俺は2人のロープを解いてやって、クリーンと回復を掛けてやってまずは綺麗にしてやった。男の子の方がかなり怪我をしていたので、状態的に暴行を受けて居たことが覗える。


対してアリーシャと呼ばれる女の子の方は、売り物にしようとしたのか、幸いにも一切手を出されて居らず、このデビーと言う少年が身体を張って守っていたのが覗えた。



空腹を抱えて居る2人にまずは食事をだしてやって、お宝をセッセと回収したのであった。



そして、一息付いた所で話を聞くと、2人は別々の馬車の一団に乗って居たところを襲われて奴隷要員として連れて来られたそうである。

幸いだったのはもう少しで出荷される所だったらしい。


この世界にも奴隷は居り、隷属の首輪で奴隷となったら既に人間と認められず人権もなくなると言う胸くその悪い制度である。


つまり、2人は元々の知り合いでも無くてここで初対面したらしい。更に王都に向かう途中での事件でとらわれの身となり2人共に身寄りが無いらしい。


なので働き口を探しに王都へと向かっていたと言う。


これは有る意味俺に取っては好都合かも知れない。


其処で俺は2人にとある提案をしてみた。



「俺は今王都で商会を立ち上げて出店する為に向かって居る最中なんだが、信用出来るスタッフを王都で募集しようと思って居たんだよ。どうだ? 俺の所で働いてみる気はないか?最初は立ち上げでたいへんかも知れないが、苦労に見合った報酬と待遇はすると約束しよう。」と言ってみた。


すると、俺が先程セッセとお宝の山をマジックバッグに入れているところを見て居た2人は、俺に不思議な可能性を見出してくれた様で二つ返事にOKを決心してくれたのだった。



こうして、俺の目論み通りに事は運んだ訳だが2人を如何にして王都に運ぶか?と言う問題があったのだった。



そこで俺は、一旦ドルビーの街に宿を借りて、俺が王都に到着して迎えに来るまでの間、逗留して貰う事を提案してみた。


2人は意味が判らずポカンとして居たが、俺がゲートを使って移動出来る事を教える為に街道の近くまで試しにゲートで繋いで見せた。



2人共に驚いて口が開いたままになって居たが、長い間馬車に揺られる必要が無いと知って漸く笑顔を見せたのであった。


やはり誰しもあのガタゴトとクッションの無い馬車での移動はs辛い物らしい。




こうして、2人をドリビーの街のソコソコ良い宿に送り届け、十分な前金を盗賊のお宝からゲットした金で払ってやって、小遣いも渡して置いたのだった。


2人が部屋に入って一息付いたのを見届けてから、俺は再び先の盗賊の襲撃のあった場所の上空に戻って北上を再開するのであった。


因みに街道の傍には首を刎ねられた件の盗賊の死体が放り出されて居たのであった・・・。



それから連日空の人となって4日後漸く王都の城壁が見える所までやって来たのであった。



王都の東門到着した俺はDランクの冒険者カードをを魅せて中に入り、一旦ドルビーに戻って、アリーシャとデビーを宿に向かえに行って王都にゲートで連れて来るのであった。
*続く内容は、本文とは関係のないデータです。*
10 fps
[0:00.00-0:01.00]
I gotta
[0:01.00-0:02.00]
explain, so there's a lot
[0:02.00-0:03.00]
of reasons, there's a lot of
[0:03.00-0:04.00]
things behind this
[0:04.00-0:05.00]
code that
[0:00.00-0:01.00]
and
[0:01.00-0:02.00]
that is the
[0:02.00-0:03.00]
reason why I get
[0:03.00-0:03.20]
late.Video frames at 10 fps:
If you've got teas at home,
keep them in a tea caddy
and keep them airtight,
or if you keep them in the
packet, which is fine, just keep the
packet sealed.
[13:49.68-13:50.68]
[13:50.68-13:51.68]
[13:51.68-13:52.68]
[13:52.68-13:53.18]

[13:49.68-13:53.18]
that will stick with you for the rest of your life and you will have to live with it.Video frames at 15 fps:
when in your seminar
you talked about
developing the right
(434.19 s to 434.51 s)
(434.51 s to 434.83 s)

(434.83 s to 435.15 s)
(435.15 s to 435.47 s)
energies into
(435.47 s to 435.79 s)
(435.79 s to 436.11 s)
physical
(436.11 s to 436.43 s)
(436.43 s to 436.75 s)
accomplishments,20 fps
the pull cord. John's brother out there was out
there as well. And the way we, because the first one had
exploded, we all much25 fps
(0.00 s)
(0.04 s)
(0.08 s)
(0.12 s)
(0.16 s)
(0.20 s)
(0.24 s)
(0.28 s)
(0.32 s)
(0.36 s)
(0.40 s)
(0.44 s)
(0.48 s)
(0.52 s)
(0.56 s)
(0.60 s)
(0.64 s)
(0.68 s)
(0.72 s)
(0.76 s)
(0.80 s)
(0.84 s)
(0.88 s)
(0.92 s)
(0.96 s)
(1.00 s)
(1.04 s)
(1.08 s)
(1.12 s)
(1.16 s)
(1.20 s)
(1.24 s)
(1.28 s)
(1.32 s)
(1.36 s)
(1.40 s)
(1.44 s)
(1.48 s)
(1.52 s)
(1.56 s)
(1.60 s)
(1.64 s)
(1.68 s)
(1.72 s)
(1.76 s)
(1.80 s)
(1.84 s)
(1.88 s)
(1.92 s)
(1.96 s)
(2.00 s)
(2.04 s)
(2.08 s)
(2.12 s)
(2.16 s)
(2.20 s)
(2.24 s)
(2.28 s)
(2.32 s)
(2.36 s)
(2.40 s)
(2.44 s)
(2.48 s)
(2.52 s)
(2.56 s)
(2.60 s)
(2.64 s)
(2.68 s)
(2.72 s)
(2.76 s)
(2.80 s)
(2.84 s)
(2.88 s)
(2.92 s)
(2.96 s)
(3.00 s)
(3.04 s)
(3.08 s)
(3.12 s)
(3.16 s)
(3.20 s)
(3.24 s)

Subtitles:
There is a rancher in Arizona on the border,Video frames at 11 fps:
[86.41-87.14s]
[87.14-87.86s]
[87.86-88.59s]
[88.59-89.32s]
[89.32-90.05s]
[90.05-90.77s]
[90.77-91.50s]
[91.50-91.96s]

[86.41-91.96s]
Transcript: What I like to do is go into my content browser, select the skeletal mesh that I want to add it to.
洞窟であった頃とは違ってすっかり、生気が戻った2人は肌艶も良く元気で自然な笑みが零れて居る。


「マルク様王都アッと言う間ですね!」と微笑むアリーシャ。


「まあ本来なら、門の関所を通らないと拙いのだがな。内緒にするんだぞ。2人共。これから商業ギルドに商会の登録に行くから着いて来てくれ。」と言って、


3人で商業ギルドを目指すのだった。